**WHAT YOU WILL DO:**
Print, please, exactly the lines from the one with "Silent video, 20 frames per second." through the final line of the data below, with both ends included and the pictures left out.

**INFORMATION:**

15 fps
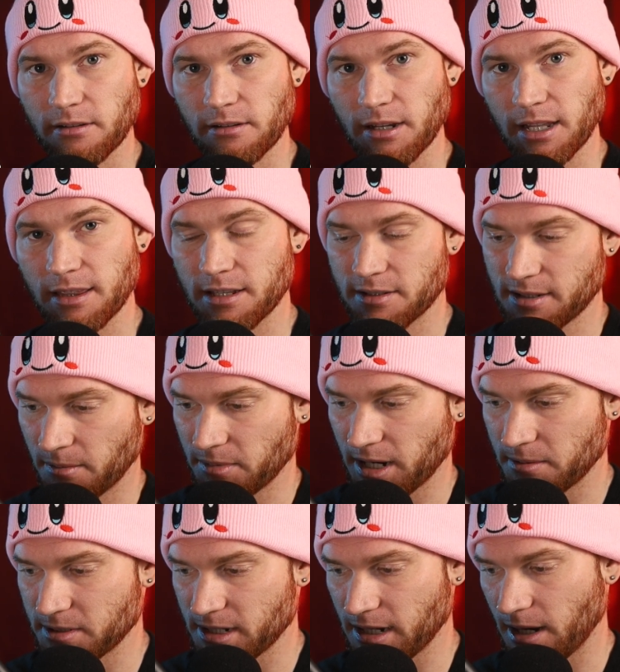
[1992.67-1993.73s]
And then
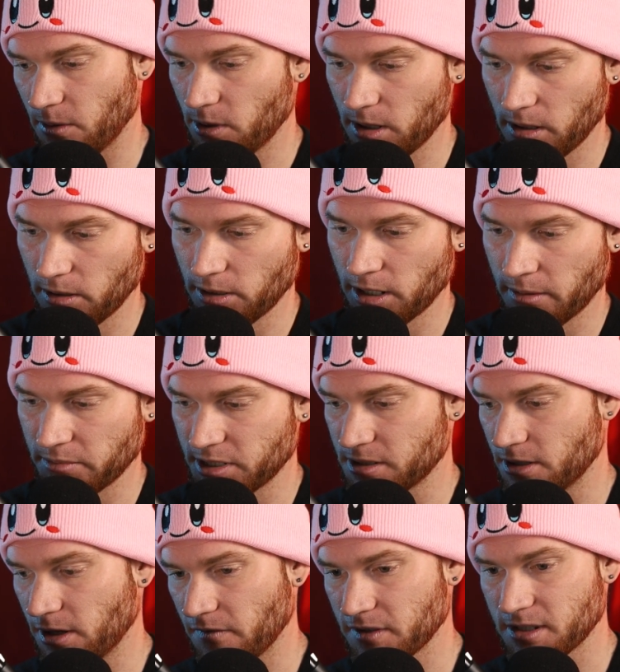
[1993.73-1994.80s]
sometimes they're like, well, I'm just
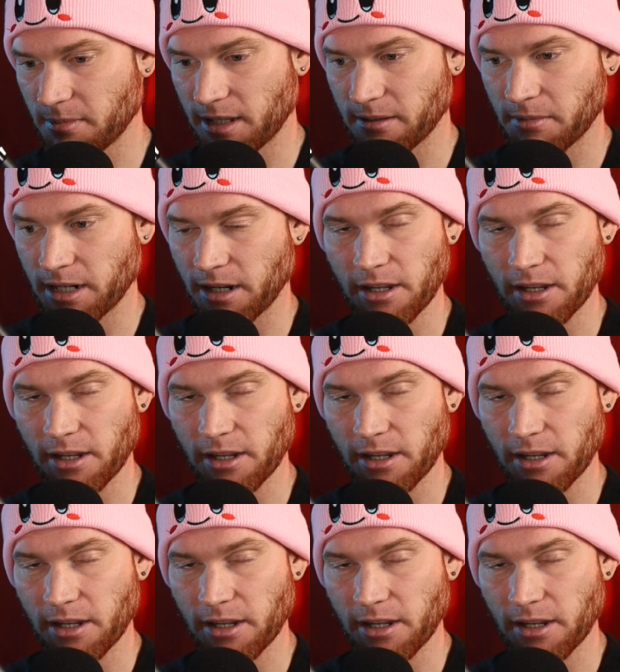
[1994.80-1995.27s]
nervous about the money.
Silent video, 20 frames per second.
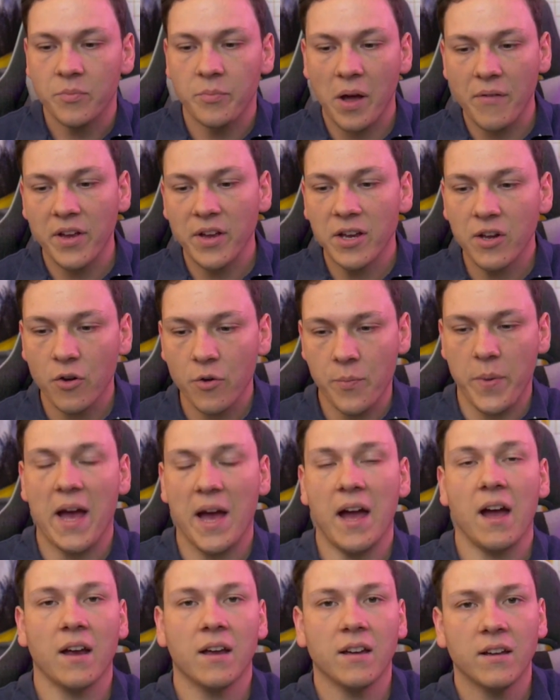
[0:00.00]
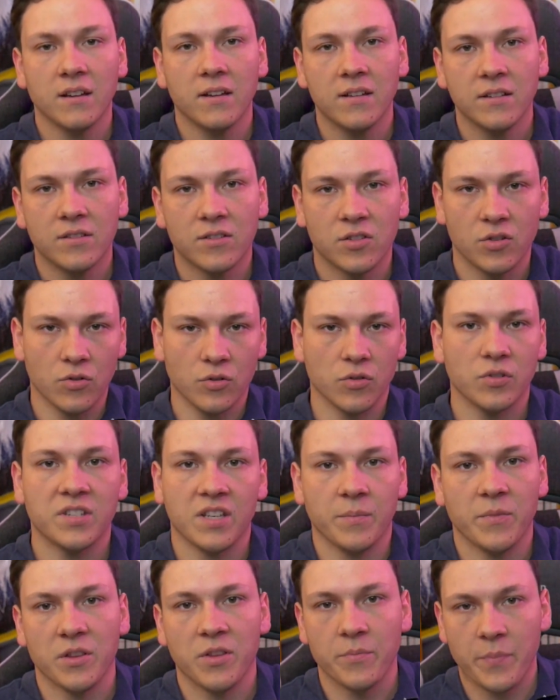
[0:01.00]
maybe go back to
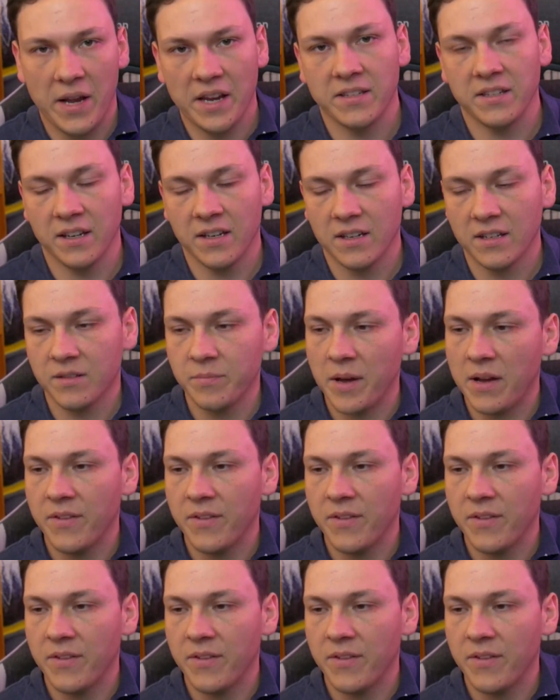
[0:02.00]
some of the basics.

**OUTPUT FOR THIS EXERCISE:**
Silent video, 20 frames per second.
[0:00.00]
[0:01.00]
maybe go back to
[0:02.00]
some of the basics.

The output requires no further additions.